In another usage scenario, where we would try to (ab)use the soa-model library for an impact analysis scenario, @Memoized would not do. Here we would like to clone the Schema tree, make one or more changes and then run the compare algorithm for all WSDL definitions that might be impacted. Here it would be much easier to bootstrap the process with an already parsed Schema tree.

The impact analysis scenario would be:

parse the entire set of WSDLs and their linked Schema's
clone and change some specific types
compare the original model with the cloned one

predic8 commented 11 years ago

Hi Ruben, we have used SOA Model for Impact Analysis already and have software that can manage lots of service descriptions each in different versions. Changes are automatically detected and reported. We could talk about this on the phone. I am back in the office by next week.

Thomas

Am 11/21/13 8:46 AM, schrieb Ruben:

@Memoized could indeed be a quick win if the parse method is called with an absolute path. Assuming the memory usage characteristics of the /memoize/ cache can be controlled.
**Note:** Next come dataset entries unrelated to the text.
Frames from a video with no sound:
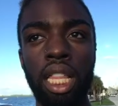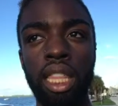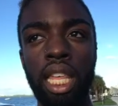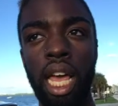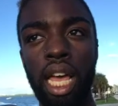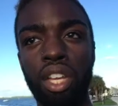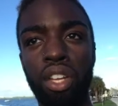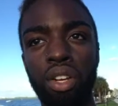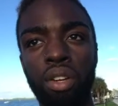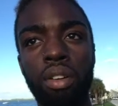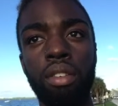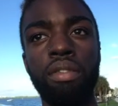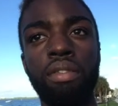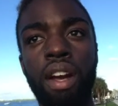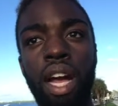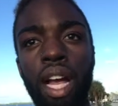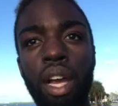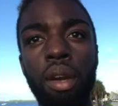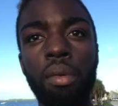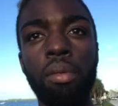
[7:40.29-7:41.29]
that your
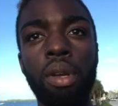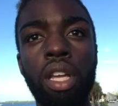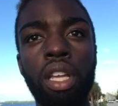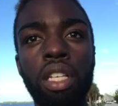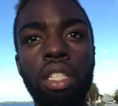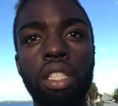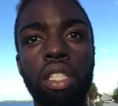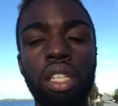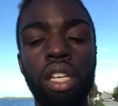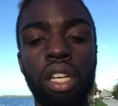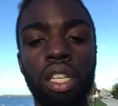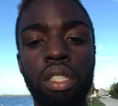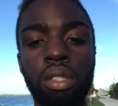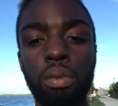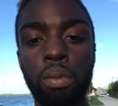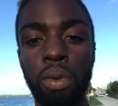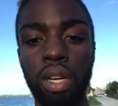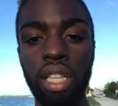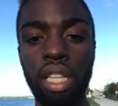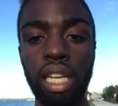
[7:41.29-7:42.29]
environment
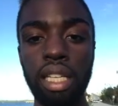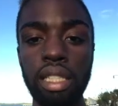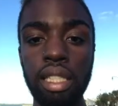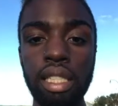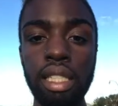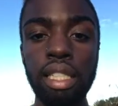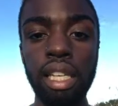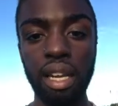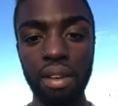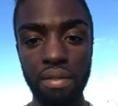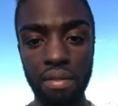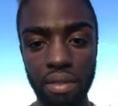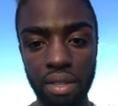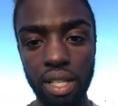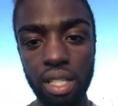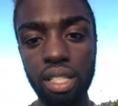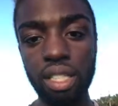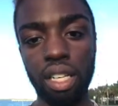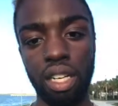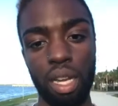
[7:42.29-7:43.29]
is one that's safe
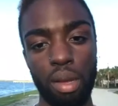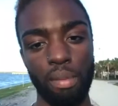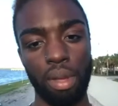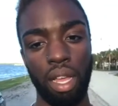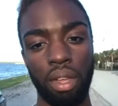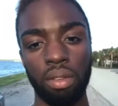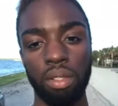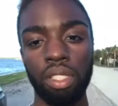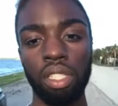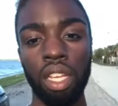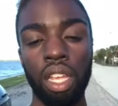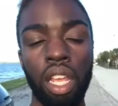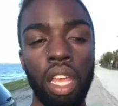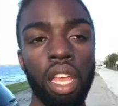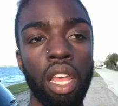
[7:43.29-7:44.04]
to come out.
In another usage scenario, where we would try to (ab)use the soa-model library for an impact analysis scenario, @Memoized would not do. Here we would like to clone the Schema tree, make one or more changes and then run the compare algorithm for all WSDL definitions that might be impacted. Here it would be much easier to bootstrap the process with an already parsed Schema tree.
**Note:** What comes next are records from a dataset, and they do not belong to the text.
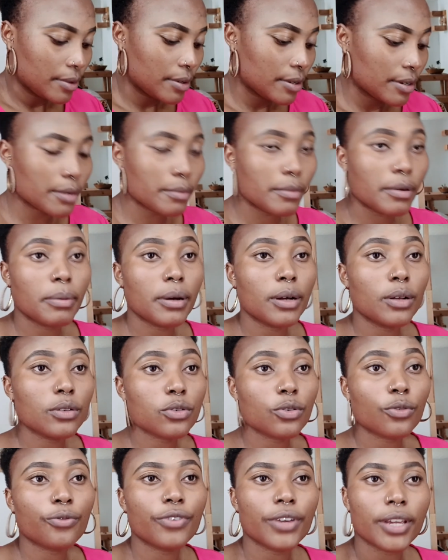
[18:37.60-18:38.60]
Remember
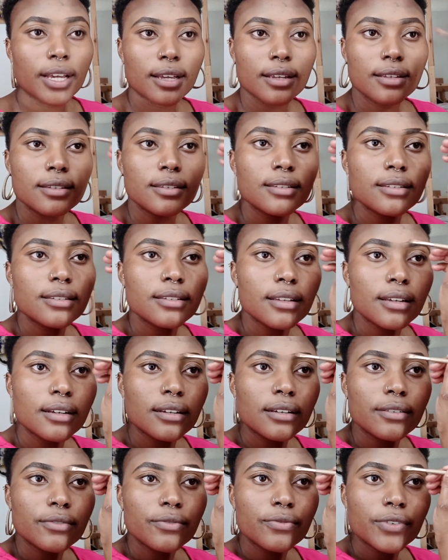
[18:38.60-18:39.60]
also fingers.
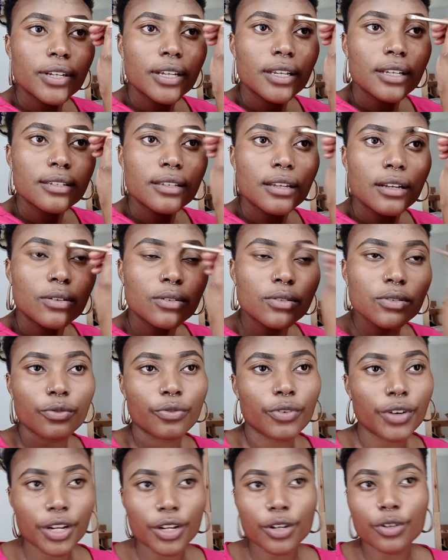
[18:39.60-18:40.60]
Fingers are also
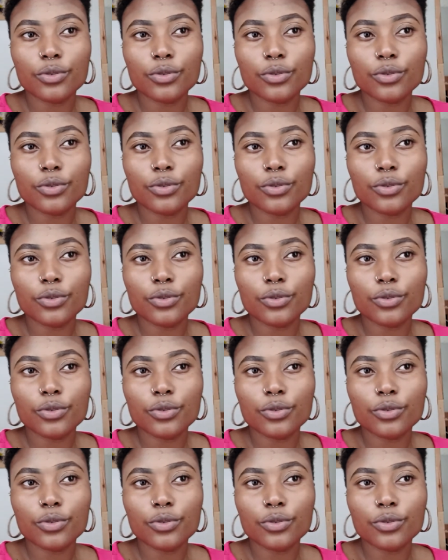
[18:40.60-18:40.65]
very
— Reply to this email directly or view it on GitHub https://github.com/membrane/soa-model/issues/168#issuecomment-28963703.

Viele Grüße, Thomas Bayer

predic8 GmbH Moltkestr. 40

53173 Bonn

http://predic8.de Tel: +49 (0) 228 5552576-0 Fax: +49 (0) 228 5552576-50

Amtsgericht Bonn HRB 16152 Geschäftsführer: Thomas Bayer

ithena commented 11 years ago

Thomas, I passed your mail to the person responsible for this project. I am currently only contracted for a short (2 month) project, and do not have any say over budgets or longer term plans.

regards, Ruben

ithena commented 11 years ago

@keshavarzi, Would you, in principle, be willing to merge a solution where I refactor the current WSDLParser and SchemaParser + SchemaParserContext, so that is possible to use specific parser context implementations that handle this scenario?

After the refactoring the WSDLParserContext and SchemaParserContext would decide themselves which key they use for caching (currently namespace). And the WSDLParserContext would also be able to decide which SchemaParserContext to use when descending (default an empty new SchemaParserContext).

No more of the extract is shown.